→ Instructions for the task: Please print the entries exactly, omitting each image.

Stored data
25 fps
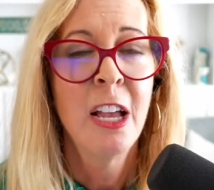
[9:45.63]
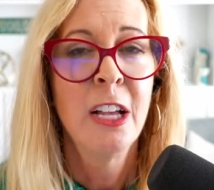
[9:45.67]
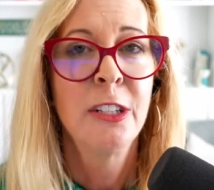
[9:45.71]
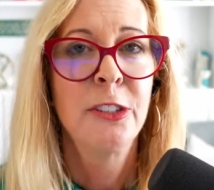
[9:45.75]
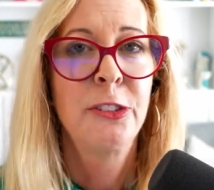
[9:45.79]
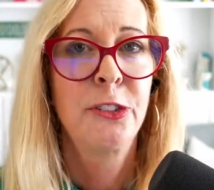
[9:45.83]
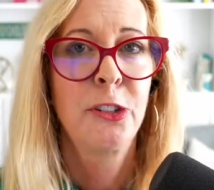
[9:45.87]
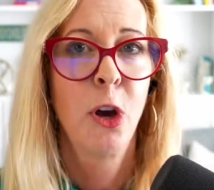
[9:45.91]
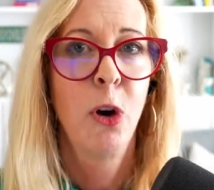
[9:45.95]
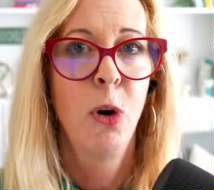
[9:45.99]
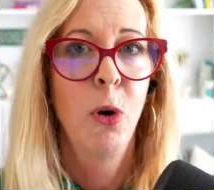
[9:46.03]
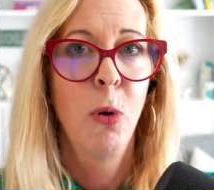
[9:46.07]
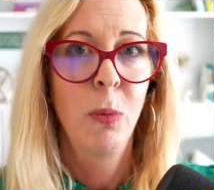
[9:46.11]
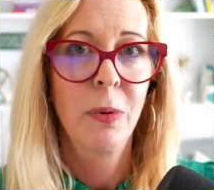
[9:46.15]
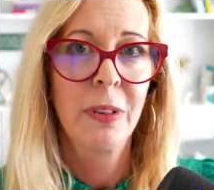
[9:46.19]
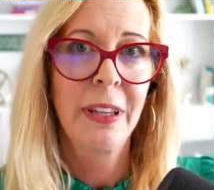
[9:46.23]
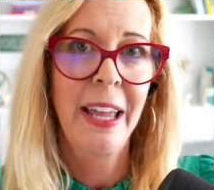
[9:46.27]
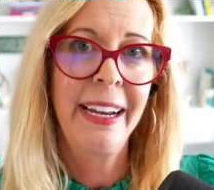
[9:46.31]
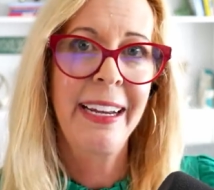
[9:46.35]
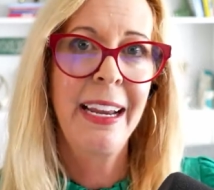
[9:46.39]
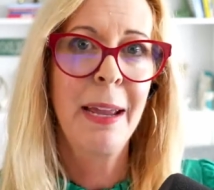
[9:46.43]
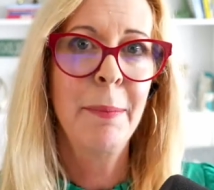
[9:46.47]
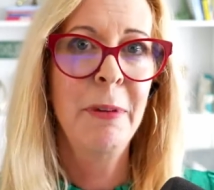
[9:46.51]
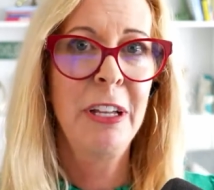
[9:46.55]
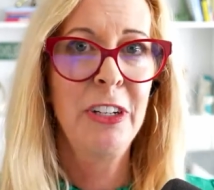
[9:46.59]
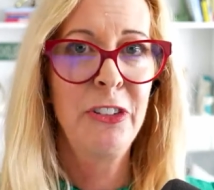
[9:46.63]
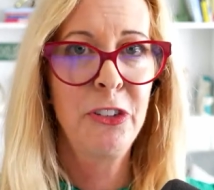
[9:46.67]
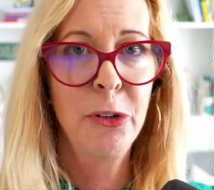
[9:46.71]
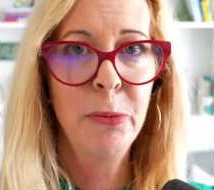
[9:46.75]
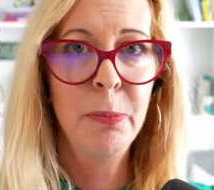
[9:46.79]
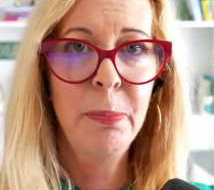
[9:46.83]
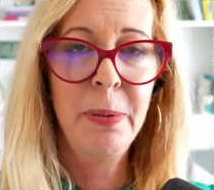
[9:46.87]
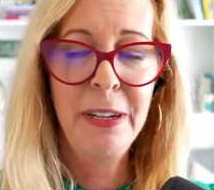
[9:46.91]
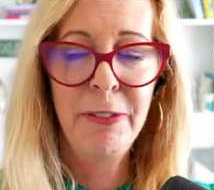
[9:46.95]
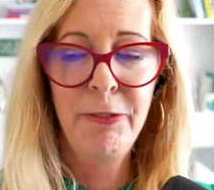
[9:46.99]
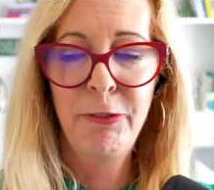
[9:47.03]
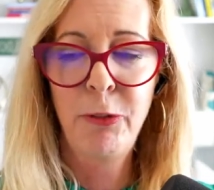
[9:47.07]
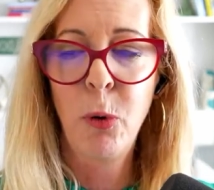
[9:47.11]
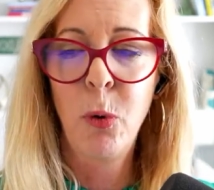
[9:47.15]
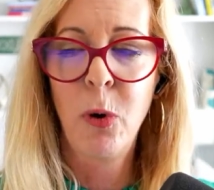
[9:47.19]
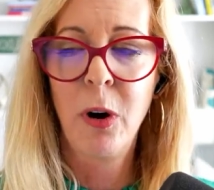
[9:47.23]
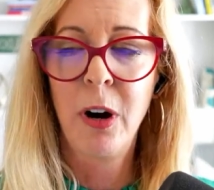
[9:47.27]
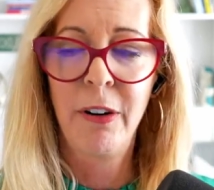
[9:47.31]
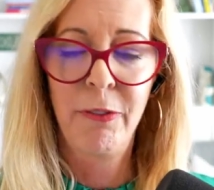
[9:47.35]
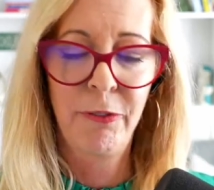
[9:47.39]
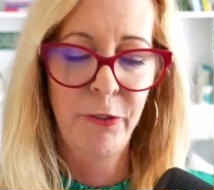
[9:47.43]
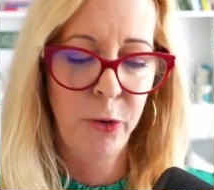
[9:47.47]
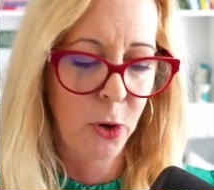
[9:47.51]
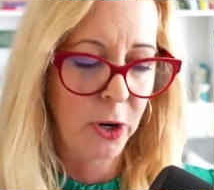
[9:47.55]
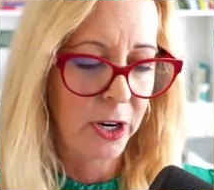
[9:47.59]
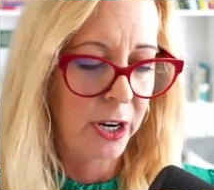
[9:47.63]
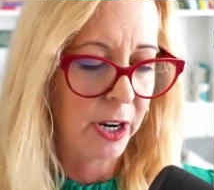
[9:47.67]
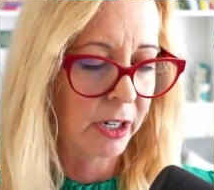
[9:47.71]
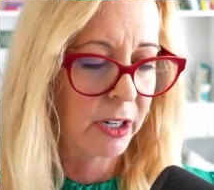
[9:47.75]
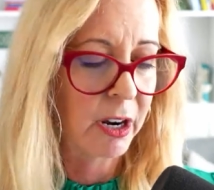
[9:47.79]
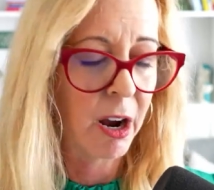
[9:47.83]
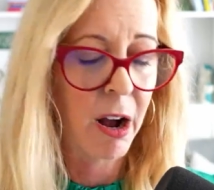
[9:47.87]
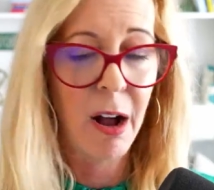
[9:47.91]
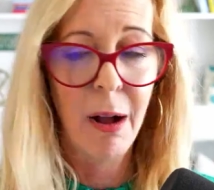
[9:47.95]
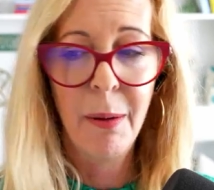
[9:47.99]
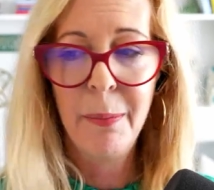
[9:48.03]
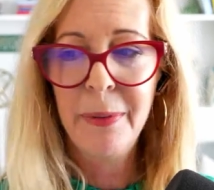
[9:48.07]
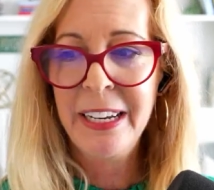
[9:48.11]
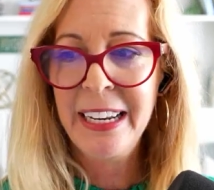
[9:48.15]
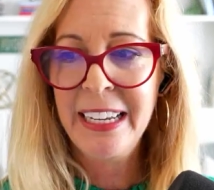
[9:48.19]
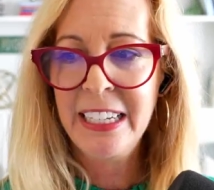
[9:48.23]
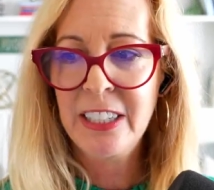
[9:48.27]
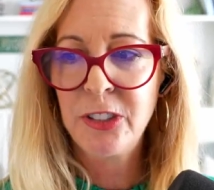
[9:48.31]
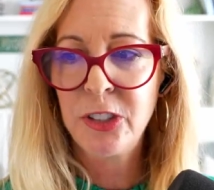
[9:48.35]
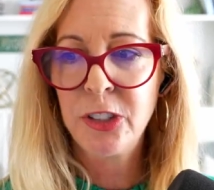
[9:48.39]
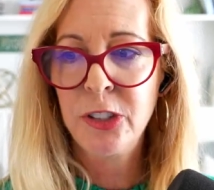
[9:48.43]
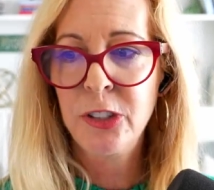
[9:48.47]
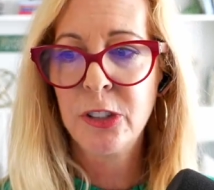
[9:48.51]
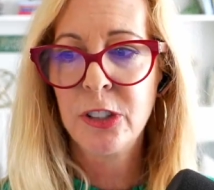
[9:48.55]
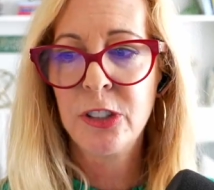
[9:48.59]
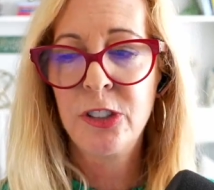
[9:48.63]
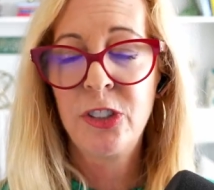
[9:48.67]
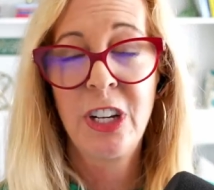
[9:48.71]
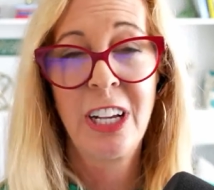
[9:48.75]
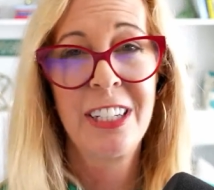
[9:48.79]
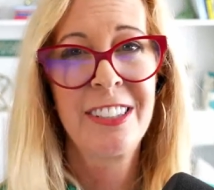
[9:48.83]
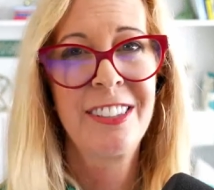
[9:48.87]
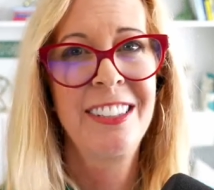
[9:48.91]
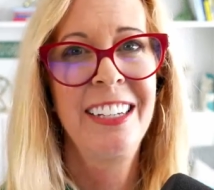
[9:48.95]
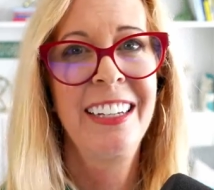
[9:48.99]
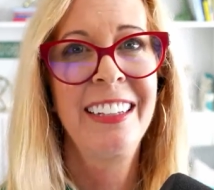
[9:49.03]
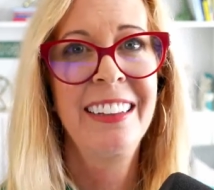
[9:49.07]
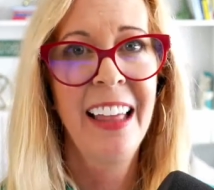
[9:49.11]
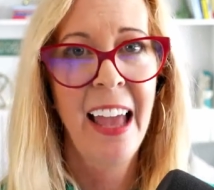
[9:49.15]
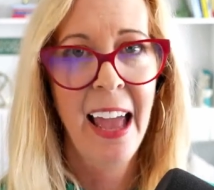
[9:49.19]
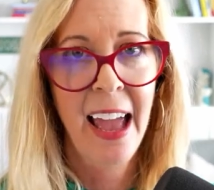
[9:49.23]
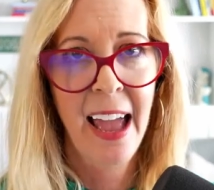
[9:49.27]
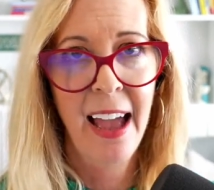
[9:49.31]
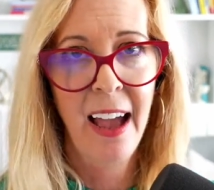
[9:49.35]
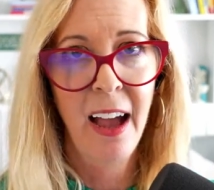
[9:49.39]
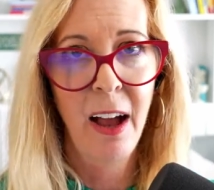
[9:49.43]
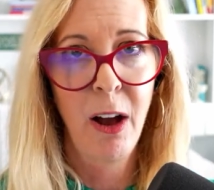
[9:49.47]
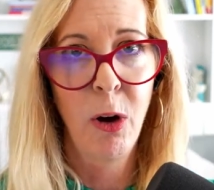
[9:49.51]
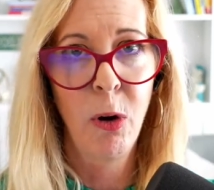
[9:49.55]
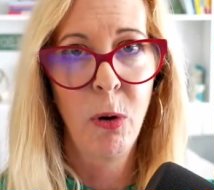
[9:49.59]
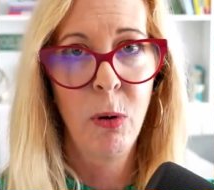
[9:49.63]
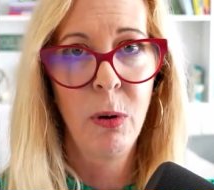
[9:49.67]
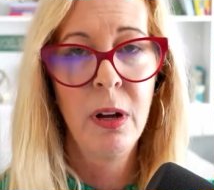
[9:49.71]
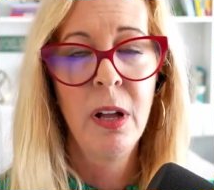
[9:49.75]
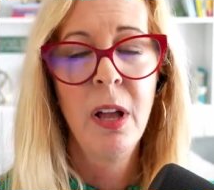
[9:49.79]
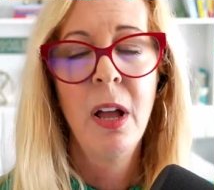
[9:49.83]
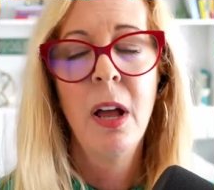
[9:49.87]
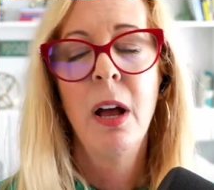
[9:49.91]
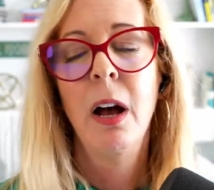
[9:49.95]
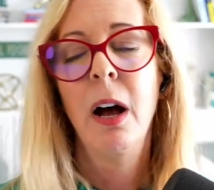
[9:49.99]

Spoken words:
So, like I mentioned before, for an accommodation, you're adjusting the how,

→ Solution to the exercise:
25 fps
[9:45.63]
[9:45.67]
[9:45.71]
[9:45.75]
[9:45.79]
[9:45.83]
[9:45.87]
[9:45.91]
[9:45.95]
[9:45.99]
[9:46.03]
[9:46.07]
[9:46.11]
[9:46.15]
[9:46.19]
[9:46.23]
[9:46.27]
[9:46.31]
[9:46.35]
[9:46.39]
[9:46.43]
[9:46.47]
[9:46.51]
[9:46.55]
[9:46.59]
[9:46.63]
[9:46.67]
[9:46.71]
[9:46.75]
[9:46.79]
[9:46.83]
[9:46.87]
[9:46.91]
[9:46.95]
[9:46.99]
[9:47.03]
[9:47.07]
[9:47.11]
[9:47.15]
[9:47.19]
[9:47.23]
[9:47.27]
[9:47.31]
[9:47.35]
[9:47.39]
[9:47.43]
[9:47.47]
[9:47.51]
[9:47.55]
[9:47.59]
[9:47.63]
[9:47.67]
[9:47.71]
[9:47.75]
[9:47.79]
[9:47.83]
[9:47.87]
[9:47.91]
[9:47.95]
[9:47.99]
[9:48.03]
[9:48.07]
[9:48.11]
[9:48.15]
[9:48.19]
[9:48.23]
[9:48.27]
[9:48.31]
[9:48.35]
[9:48.39]
[9:48.43]
[9:48.47]
[9:48.51]
[9:48.55]
[9:48.59]
[9:48.63]
[9:48.67]
[9:48.71]
[9:48.75]
[9:48.79]
[9:48.83]
[9:48.87]
[9:48.91]
[9:48.95]
[9:48.99]
[9:49.03]
[9:49.07]
[9:49.11]
[9:49.15]
[9:49.19]
[9:49.23]
[9:49.27]
[9:49.31]
[9:49.35]
[9:49.39]
[9:49.43]
[9:49.47]
[9:49.51]
[9:49.55]
[9:49.59]
[9:49.63]
[9:49.67]
[9:49.71]
[9:49.75]
[9:49.79]
[9:49.83]
[9:49.87]
[9:49.91]
[9:49.95]
[9:49.99]

Spoken words:
So, like I mentioned before, for an accommodation, you're adjusting the how,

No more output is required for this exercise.